Während sich diese Ängste glücklicherweise oft genug als unbegründet erwiesen, sahen sich viele Deutsche ganz direkt von den Folgen der Pandemie bzw. der verhängten Maßnahmen betroffen: Familien litten unter der Mehrfachbelastung durch Kinderbetreuung und Home-Office, unterschiedlichste Unternehmen mussten schließen, der Verlust des Arbeitseinkommens verursachte zusätzlich finanzielle Existenzängste. Diese zahlreichen Stressfaktoren können durchaus die Entwicklung einer Depression begünstigen oder bereits Erkrankte noch weiter unter Druck setzen - und ganz offensichtlich ist das bei immer mehr Menschen der Fall.

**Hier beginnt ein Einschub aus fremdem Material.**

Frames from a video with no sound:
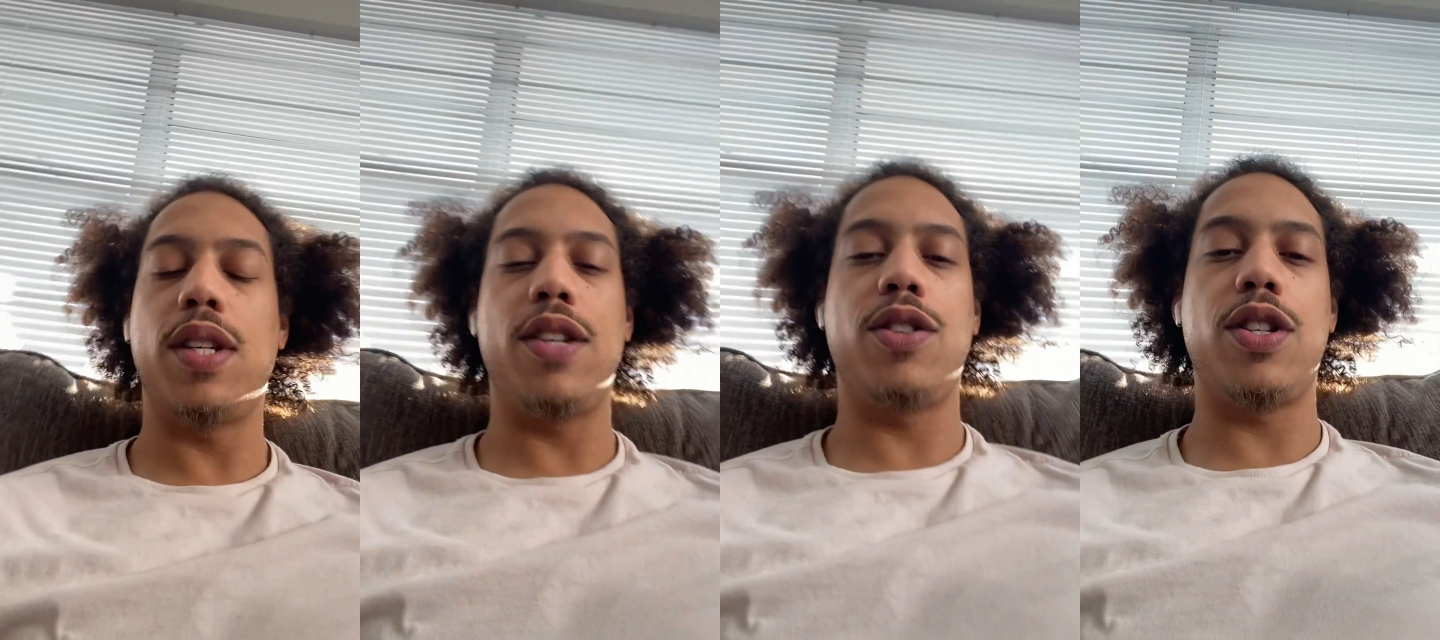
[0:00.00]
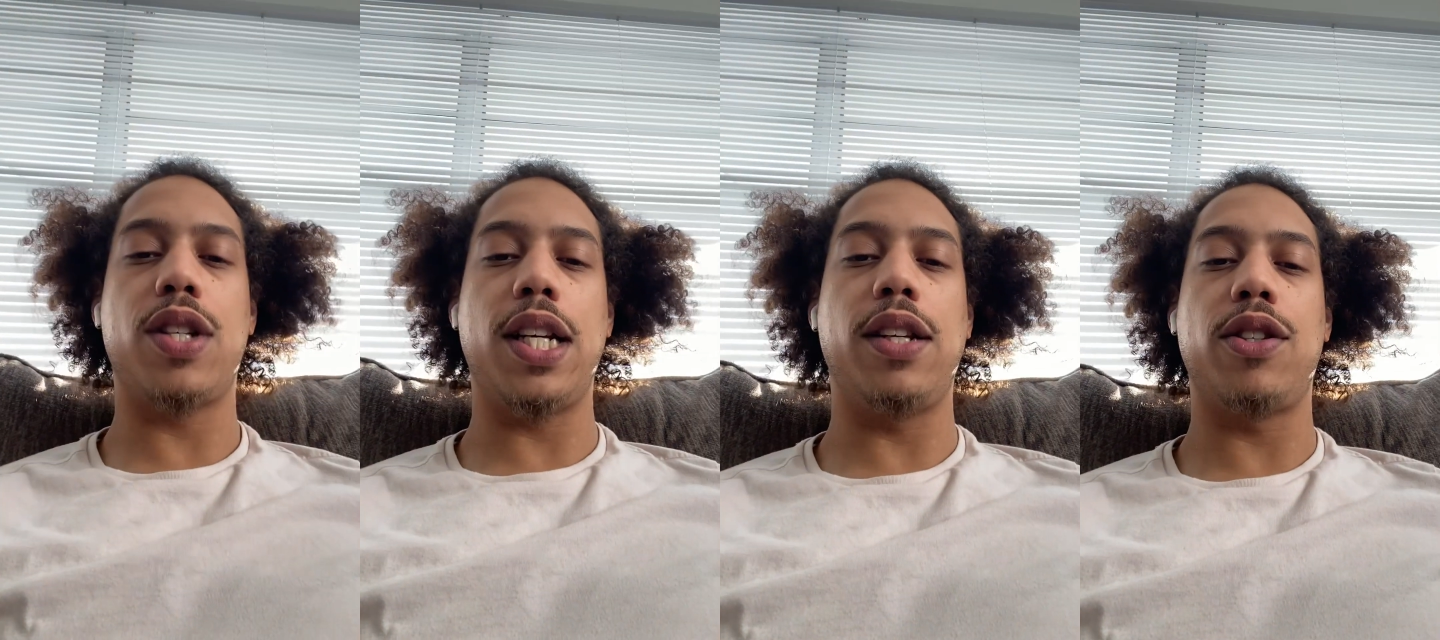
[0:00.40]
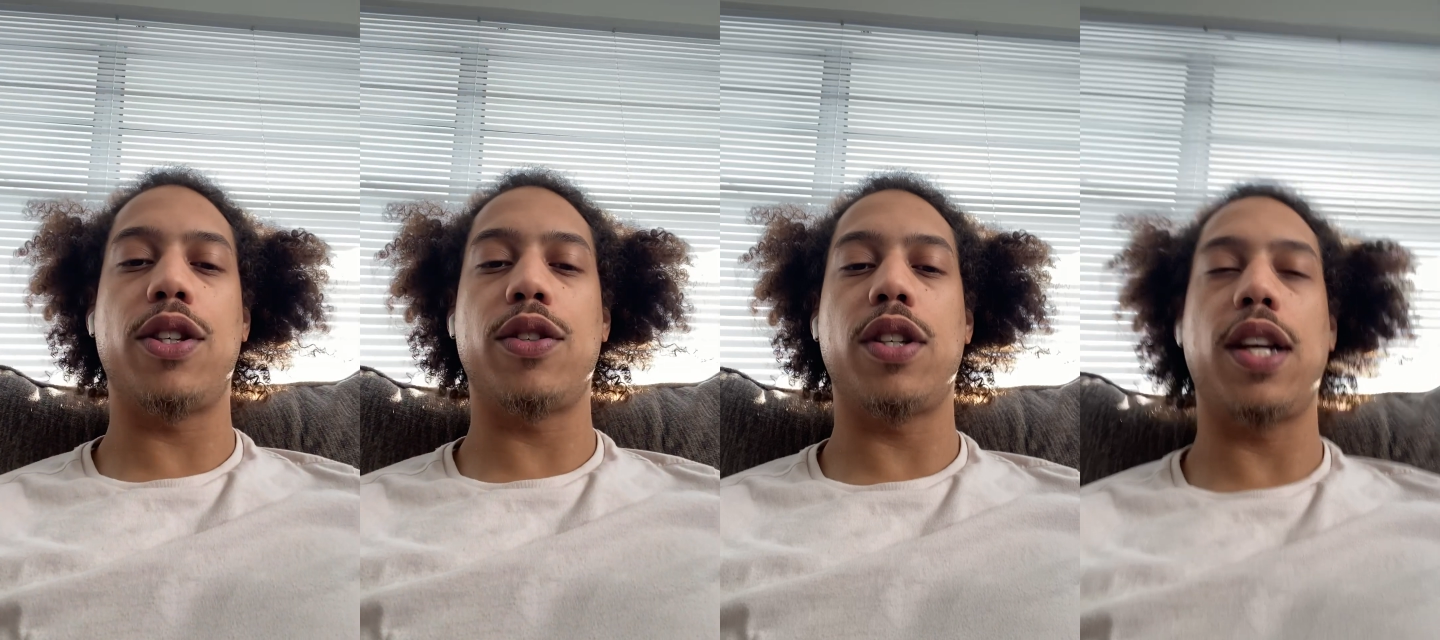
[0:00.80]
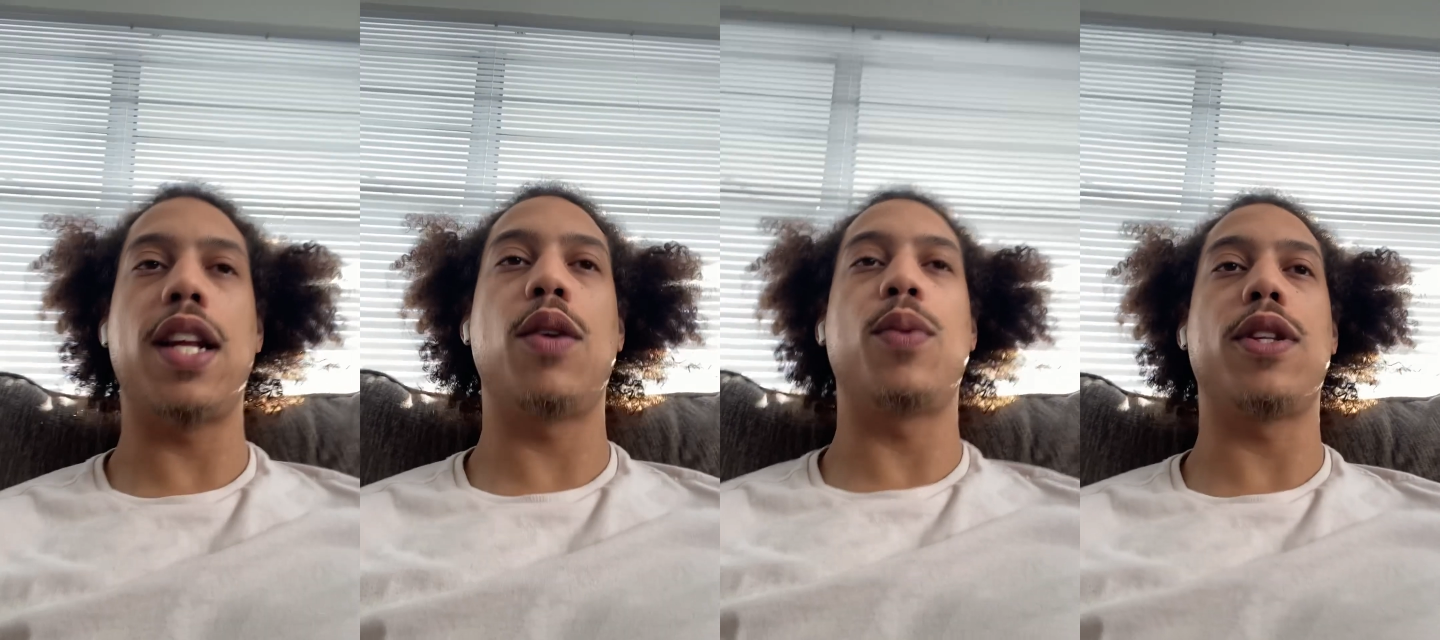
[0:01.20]
It's just easier to get
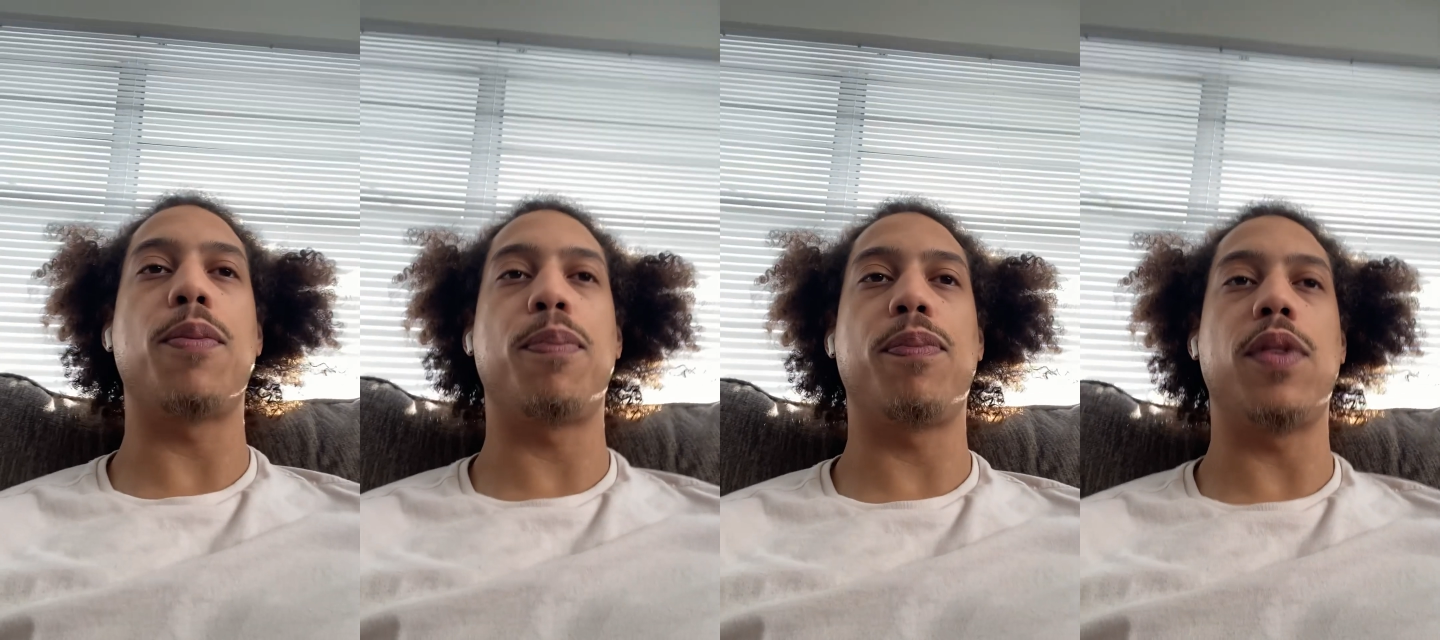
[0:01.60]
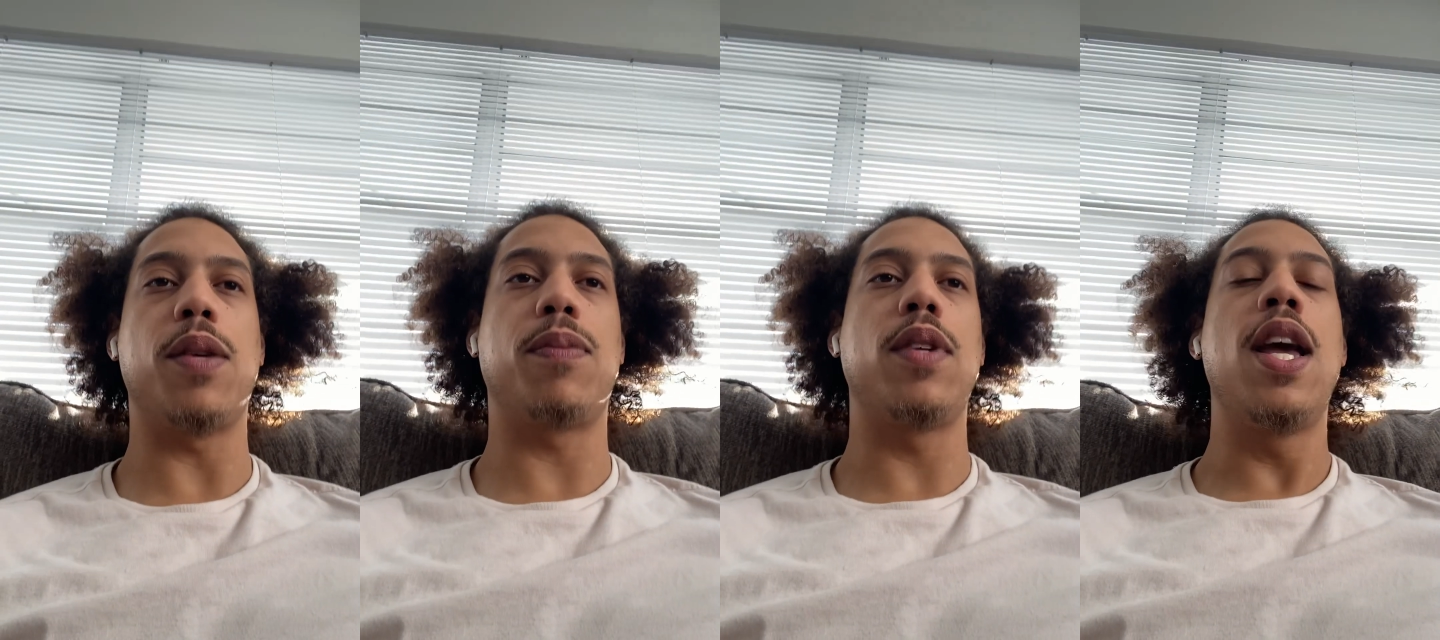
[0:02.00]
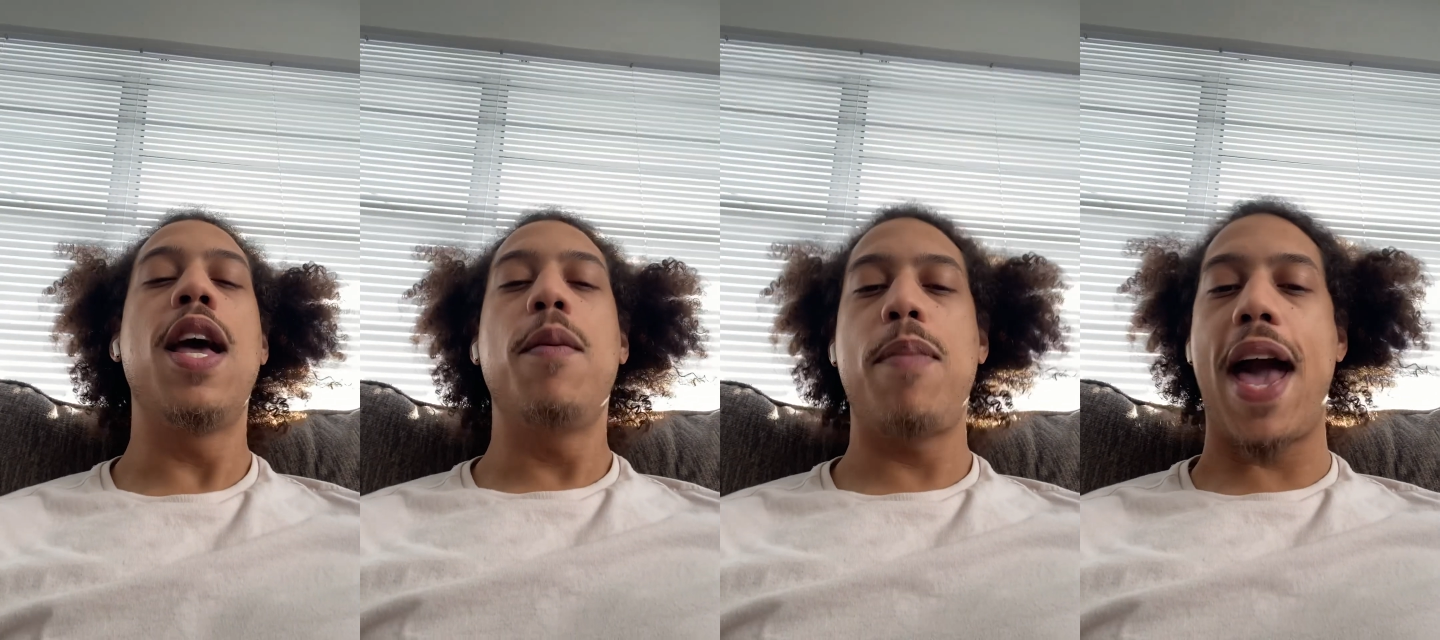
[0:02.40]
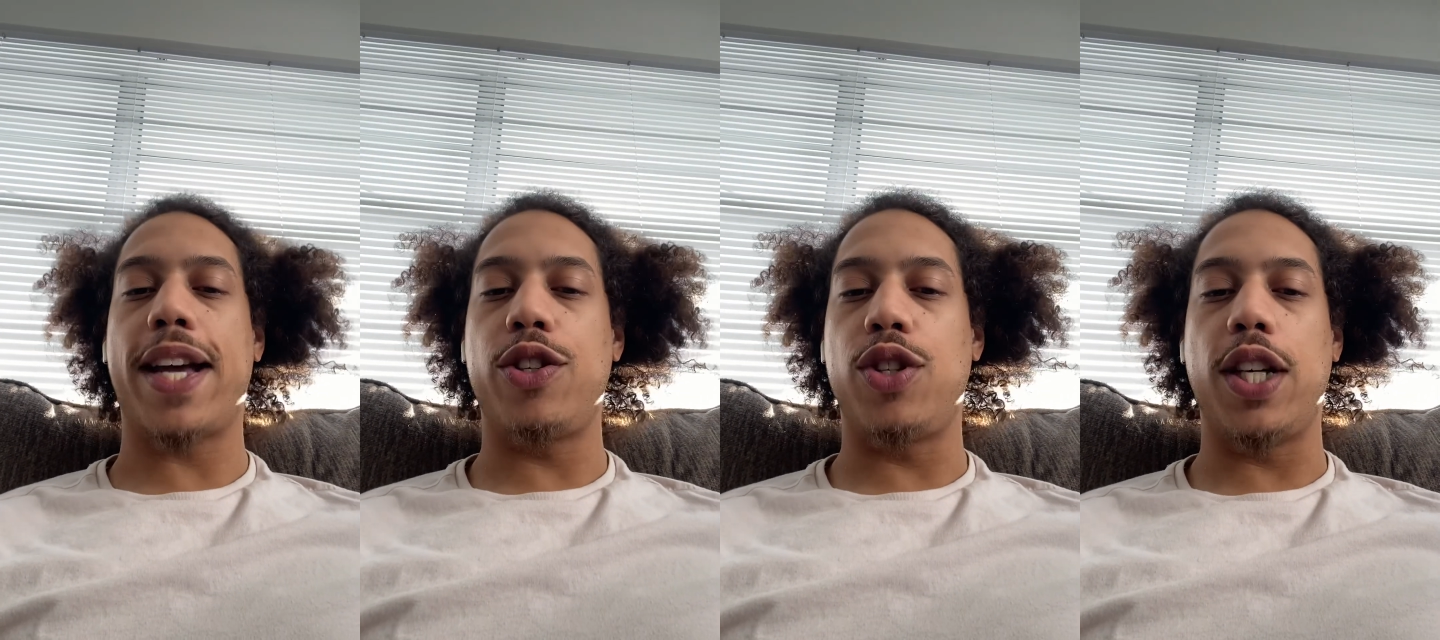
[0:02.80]
it with the
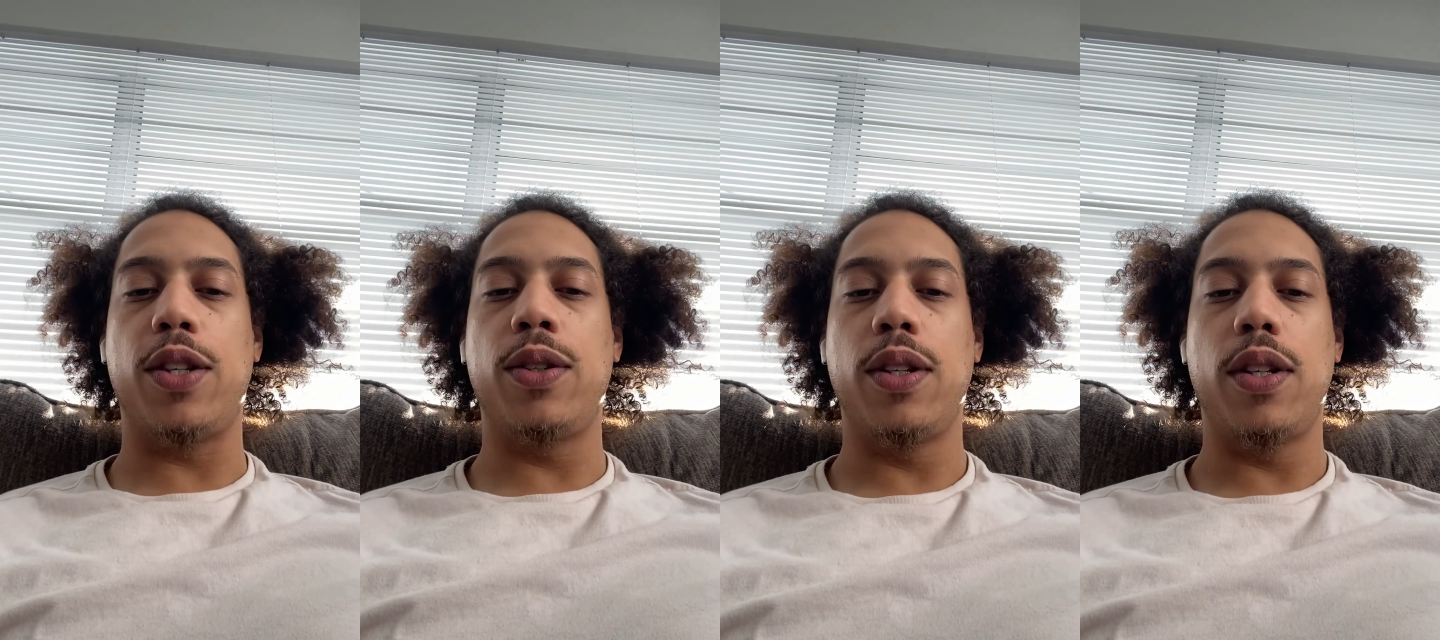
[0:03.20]
package deal.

Das Schwierige: Eine Depression bricht nicht von heute auf morgen aus, vielmehr entwickelt sie sich sukzessive und lässt sich nicht so leicht greifen. Einige Anzeichen, vor allem Kombinationen daraus, sind jedoch typisch: Lassen sich zwei Kern- und zwei Nebensymptome, die über mehr als zwei Wochen auftreten und sich beeinträchtigend auf das Leben auswirken, diagnostizieren, liegt der Verdacht auf eine Depression nahe:
Erkennen Betroffene ihre Situation, konsultieren sie in der Regel ihren Hausarzt - um einerseits zu erfahren bzw. bestätigt zu bekommen, was mit ihnen passiert, andererseits um Hilfe zu erhalten. Diesem bleibt jedoch nur die Verordnung von stimmungsaufhellenden Medikamenten und die Überweisung an einen geeigneten Therapeuten. Und dann beginnen die Probleme erst recht: Die Wartezeit auf einen Therapieplatz war bis zur Pandemie bereits erheblich, nun müssen - bei allen regionalen Unterschieden - Erkrankte viel zu lange auf die so wichtige Behandlung warten.

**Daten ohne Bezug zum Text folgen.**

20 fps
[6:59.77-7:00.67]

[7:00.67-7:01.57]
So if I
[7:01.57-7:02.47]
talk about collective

Umso wichtiger sind einige Maßnahmen, die depressive Menschen selbst ergreifen können:
Aufstehen, Arbeiten oder Lernen, Essen und Freizeit - eine klare Struktur gibt Sicherheit, aber eben auch die Möglichkeit, erledigte Dinge abzuhaken und daraus Befriedigung zu ziehen. Entwickelt sich daraus eine Routine, üben sich die Betroffenen in Achtsamkeit und Selbstfürsorge - ein probates Mittel bei einer Depression.
Regelmäßige Bewegung wie Fahrradfahren oder Joggen sind in dieser Phase absolut wichtig, um aus dem tiefen Loch wieder herauszufinden.
Auch wenn es schwerfällt oder in der Quarantäne zusätzlich kompliziert ist: Depressive Menschen brauchen Familie und Freunde - und wenn auch nur am Telefon, per Chat oder Video. Nur die offene Kommunikation über die Probleme befähigt das Umfeld dazu, mit der Depression umgehen zu können.
In einer Depression leiden viele Betroffen unter Schlaflosigkeit, die dann wiederum zu Müdigkeit führt. Je mehr Zeit sie jedoch im Bett verbringen, desto größer wird das Erschöpfungsgefühl - und damit auch die Depression. Eine klare Struktur hilft dabei, Wach- und Schlafzeiten konsequent einzuhalten.
Die Psychotherapeuten verzeichnen zwar eine zunehmende Anzahl an Anfragen, von den fünf pro Woche im Januar 2020 stiegen die Nachfragen auf durchschnittliche sieben im Januar 2021, doch lohnt es sich, dranzubleiben. Zunächst geht es darum, die Depressionen Symptome abzumildern, um in Ruhe den Ursachen der Depression auf den Grund gehen zu können.
Droht die Situation zu eskalieren, dann sollten sich Erkrankte direkt an Akutklinik in der Region wenden.
Depressionen sind nach wie vor nicht komplett erforscht, doch Fakt ist: Sie sind für rund 50 Prozent der Suizide maßgeblich verantwortlich. Umso wichtiger sind umfassende Untersuchung und gezielte Behandlung.